To address the aforementioned issues, in this work, we propose an effective dual-stream event information processing framework, referred to as EFV, as shown in Fig. 2. Specifically, we first transform the dense event point cloud signals into event images and event voxel representations. For the input of image frames, we utilize advanced spatiotemporal Transformer networks to learn spatiotemporal features. For voxel input, considering the sparsity of events, we employ a top-k selection method to sample meaningful signals for constructing a structured graph, and then use GNN (Graph Neural Network) to learn these volumetric structured features. Importantly, we introduce the Bottleneck Transformer to integrate these two types of feature representations, which are ultimately input to the dense layer for classification. It is easy to find that our proposed EFV possesses the characteristics of efficient event information processing, integration of multiple feature representations, spatiotemporal modeling capability, consideration of event sparsity, and accurate classification capability.

To sum up, the main contributions of this work can be concluded as the following two aspects:

$\bullet$ We propose an effective framework for recognition in event-based cameras, utilizing Event Image-Voxel feature representation and fusion.

$\bullet$ The introduction of the Bottleneck Transformer enables the interaction and fusion of dual-stream information, leading to improved recognition results.

2 Related Work

In this section, we give an introduction to Event-based Recognition¹¹1https://github.com/Event-AHU/Event_Camera_in_Top_Conference, Graph Neural Networks, and Bottleneck Transformer.

Event-based Recognition.

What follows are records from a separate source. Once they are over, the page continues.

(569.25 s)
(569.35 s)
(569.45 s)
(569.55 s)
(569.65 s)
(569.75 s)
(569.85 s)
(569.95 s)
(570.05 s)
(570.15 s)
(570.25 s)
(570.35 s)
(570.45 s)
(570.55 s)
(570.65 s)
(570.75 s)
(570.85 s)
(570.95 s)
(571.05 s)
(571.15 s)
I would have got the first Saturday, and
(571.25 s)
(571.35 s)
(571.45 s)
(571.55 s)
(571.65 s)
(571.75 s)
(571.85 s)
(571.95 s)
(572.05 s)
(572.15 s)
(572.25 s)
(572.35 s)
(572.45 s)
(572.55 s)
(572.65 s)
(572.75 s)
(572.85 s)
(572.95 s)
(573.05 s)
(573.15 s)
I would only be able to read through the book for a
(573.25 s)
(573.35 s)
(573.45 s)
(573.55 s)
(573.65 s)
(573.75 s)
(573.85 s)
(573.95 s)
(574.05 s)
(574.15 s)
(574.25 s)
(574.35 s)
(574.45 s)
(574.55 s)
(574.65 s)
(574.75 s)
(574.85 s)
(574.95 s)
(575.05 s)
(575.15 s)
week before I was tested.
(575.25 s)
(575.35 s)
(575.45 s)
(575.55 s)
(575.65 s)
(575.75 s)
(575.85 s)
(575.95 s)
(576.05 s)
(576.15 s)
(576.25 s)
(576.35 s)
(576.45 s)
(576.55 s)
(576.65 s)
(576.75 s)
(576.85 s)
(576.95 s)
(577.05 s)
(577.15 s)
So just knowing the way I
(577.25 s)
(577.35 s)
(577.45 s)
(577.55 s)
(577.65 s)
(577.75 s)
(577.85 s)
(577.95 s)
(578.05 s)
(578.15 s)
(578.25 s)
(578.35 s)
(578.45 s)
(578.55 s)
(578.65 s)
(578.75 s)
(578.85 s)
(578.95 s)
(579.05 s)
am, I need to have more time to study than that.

Current research on event-based recognition can be divided into three distinct streams: CNN-based [11], SNN (Spiking Neural Networks)-based [12, 13], and GNN-based models [14, 15, 16]. For the CNN-based models, Wang et al. [11] proposed an event-based gait recognition (EV-gait) method, which effectively removes noise via motion consistency. SNN is also utilized for encoding the event stream in order to achieve energy-efficient recognition. A kind of highly efficient conversion of ANN to SNN method is put forward by Peter and others [17], the method involves the balance of the weights and thresholds, while achieving lower latency and requiring fewer operations. In [18], a sparse backpropagation method for SNN was introduced by redefining the surrogate gradient function form. Fang et al.[19] propose spike element-wise (SEW) ResNet to implement residual learning for deep SNNS, while proving that SEW ResNet can easily implement identity mapping and overcome the vanishing/exploding gradient problem of Spiking ResNet. Wang et al. propose a hybrid SNN-ANN framework for RGB-Event based recognition by fusing the memory support Transformer and spiking neural networks, termed SSTFormer [20]. Jiang et al. propose to aggregate the event point and voxel using absorbing graph neural networks for event-based recognition [21].

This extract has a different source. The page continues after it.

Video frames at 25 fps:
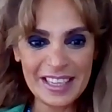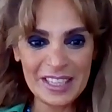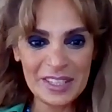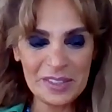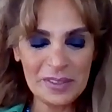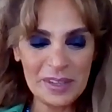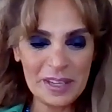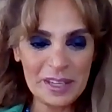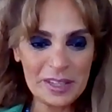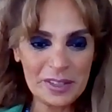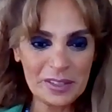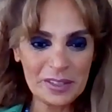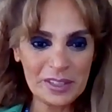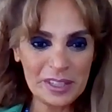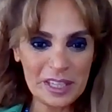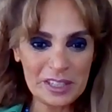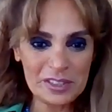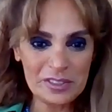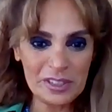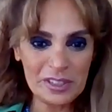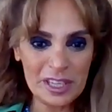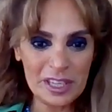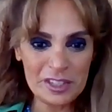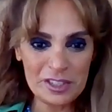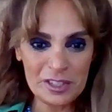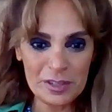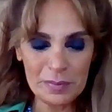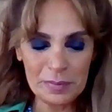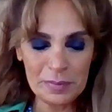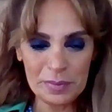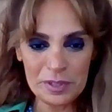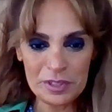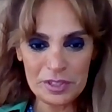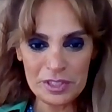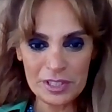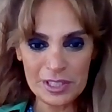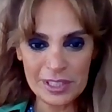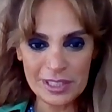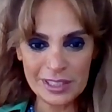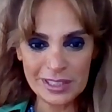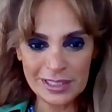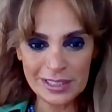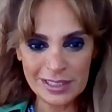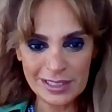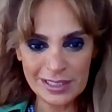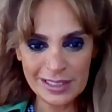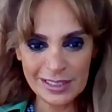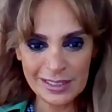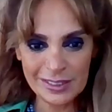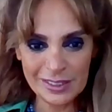anyway, congratulations,
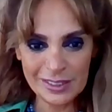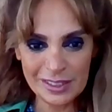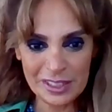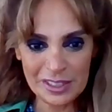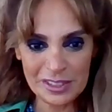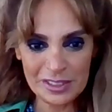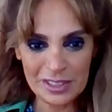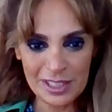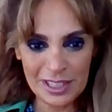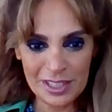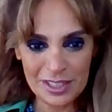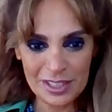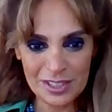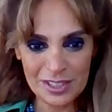Brigitte. Congratulations.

For point cloud based representation, Wang et al. [22] treat the event stream as a set of 3D points in space-time, i.e., space-time event clouds, and adopt the PointNet [23] architecture, which directly takes the point cloud as input and outputs the class label for the entire input or each point segment/part label for each input point. Xie et al. [24] propose VMV-GCN, a voxel-wise graph learning model designed to integrate multi-view volumetric data. Li et al. [25] introduce a Transformer network to directly process event sequences in its native vector tensor format to effectively represent the temporal and spatial correlations of input raw events, thereby generating effective spatio-temporal features for the task. Different from previous works, this paper designs an event recognition method based on Transformer and graph convolutional neural network, which transmits bimodal information through a specific method and learns a unified feature representation, so as to represent event data more effectively.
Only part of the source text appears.